Why We Look Tired Today

My daughter called from school mid-afternoon yesterday to report a blood sugar in the 300's.  "Correct it and we'll see what happens by the time you get home," I suggested.

"Why do you think I'm so high?  Do you think it's the site?  I can't see it too well."

"Maybe. You've been high lately in the afternoons anyway you know.  Not this high, but let's see what happens. You'll be home in less than 2 hours."  By the time she got home, she was 82.

I didn't think of it again, at least in terms of it being an urgent problem.  I recorded it on the log sheet and vowed to take some time this week to look at the after-lunch time frame.  Her dinner number was good, and after dinner wasn't terrible either.  By 10 she was creeping up to 200-ish, which I corrected.

At 1 a.m., the Dexcom was buzzing.  HIGH.  She was 310 and apparently I'd slept through it's first attempt to alert me.  I got up, confirmed the number, and corrected.

By the time I got back in bed, the wheels were turning.  Was it the site?  Why hadn't I looked at it when she got home?  What else could be going on?  She had some Irish Soda Bread after dinner for which I approximated a carb count, but I can't imagine I was that far off.  We've been changing basal rates overnight and things were starting to even out.  What was with this number?

For some sleep-muddled reason I chose to wait out the correction and see what would happen.

Forty-five minutes later, she was higher with a diagonal arrow up.  I un-snuggled her from her covers and unceremoniously peeled back her pajamas to take a look.

"Ick" is the G rated version of the mumbling which ensued.

I gathered the super-sized flashlight and the site change supplies.  I woke her (which is her preference...I know of people who simply proceed with site changes while their kids sleep).

"You're super-high, sweetie.  I need to put in a new site.  I'm sorry I had to wake you up."

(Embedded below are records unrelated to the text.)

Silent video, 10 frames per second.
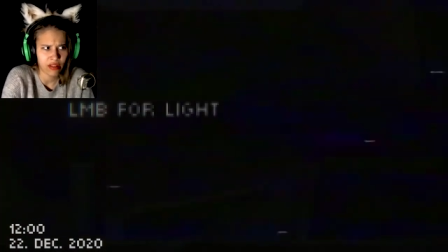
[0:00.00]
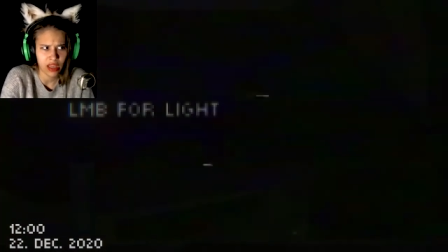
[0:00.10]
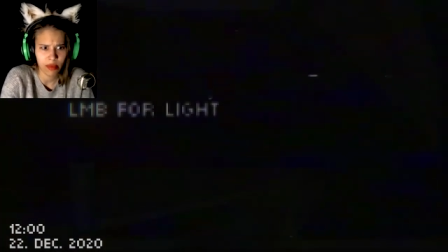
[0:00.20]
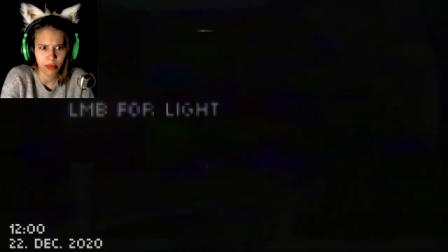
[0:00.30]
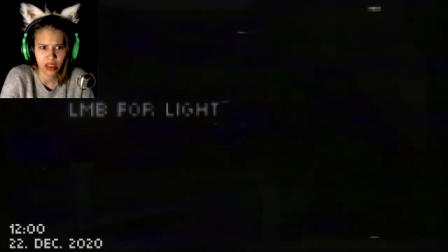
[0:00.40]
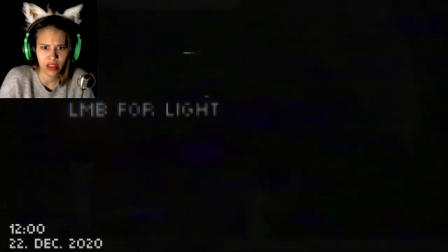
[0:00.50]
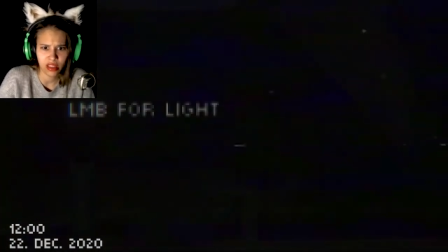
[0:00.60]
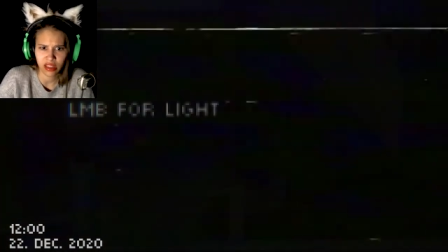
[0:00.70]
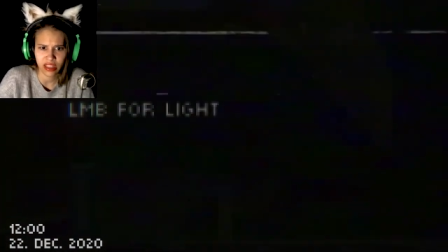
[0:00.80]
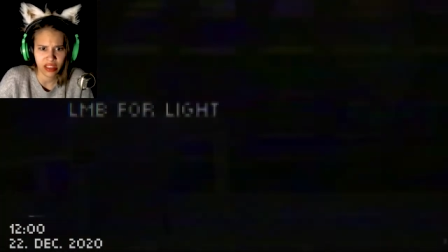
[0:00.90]

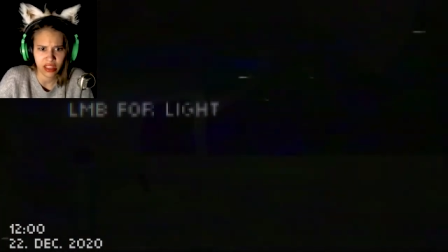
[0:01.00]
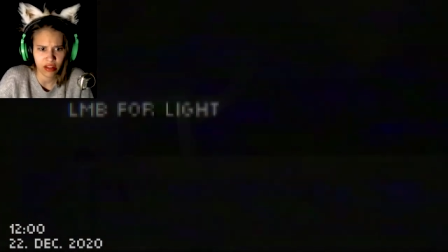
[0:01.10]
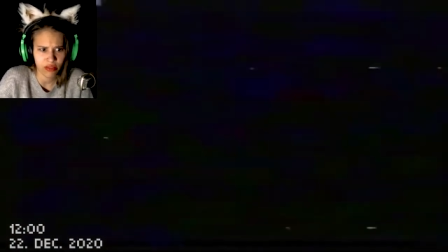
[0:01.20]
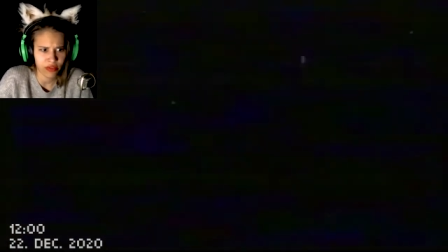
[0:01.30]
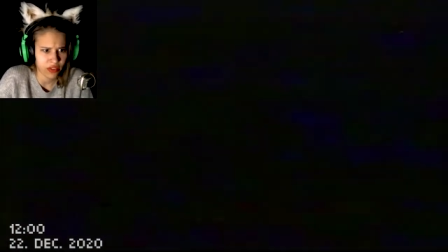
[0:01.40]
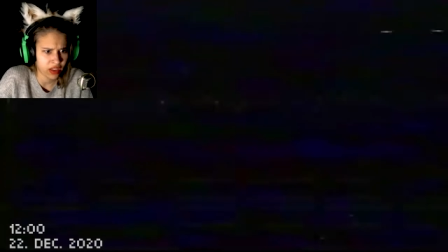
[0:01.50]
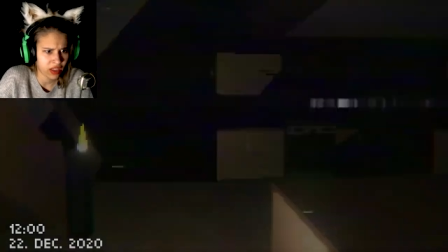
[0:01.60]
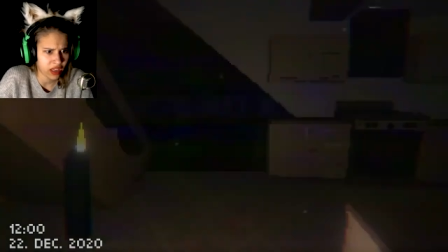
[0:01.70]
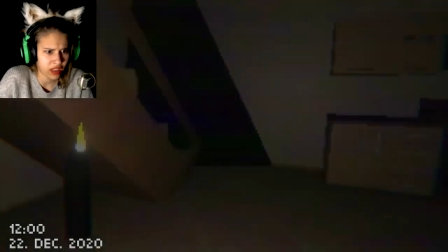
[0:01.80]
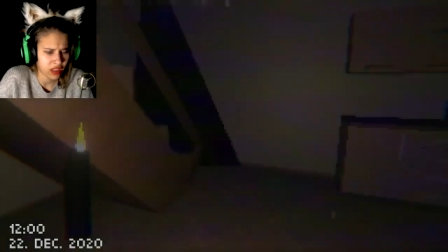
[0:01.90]
Freak
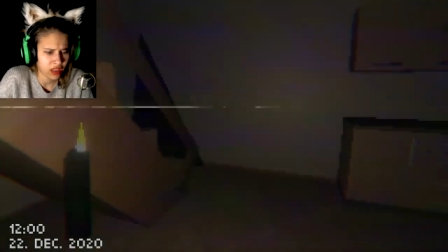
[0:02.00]
that.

"(Unintelligible mumbles) I'd rather get up and do it.  You can just turn on the light," she said in a disgusted yet somewhat understanding voice.

I got the new site in and operational as quickly as I could and tucked her back in with a kiss.

Now, how to do the "math" to lower the blood sugar?  I'd corrected this number once, but nothing had happened.  The pump now suggested only a small amount of correction because so much insulin was on board.  Some of that insulin had probably been delivered, but certainly not all.  She'd likely missed some basal insulin too from the gunky infusion set.  I looked at the suggested dose and compared it to the total dose the pump told me it would take to drop her back to her target blood sugar. I picked a number in between and pressed 'o.k.'

An hour later, I was still awake but happy to see her blood sugar slowly trending down.  At 3:30, Dexi roused me from my dozing.  "FALLING," she said.  The actual blood sugar was still in the low 200's, but insulin was infusing and doing it's job.  I finally fell asleep.

The story has a happy ending.  Her blood sugar at breakfast was 120.  Now for another cup of coffee.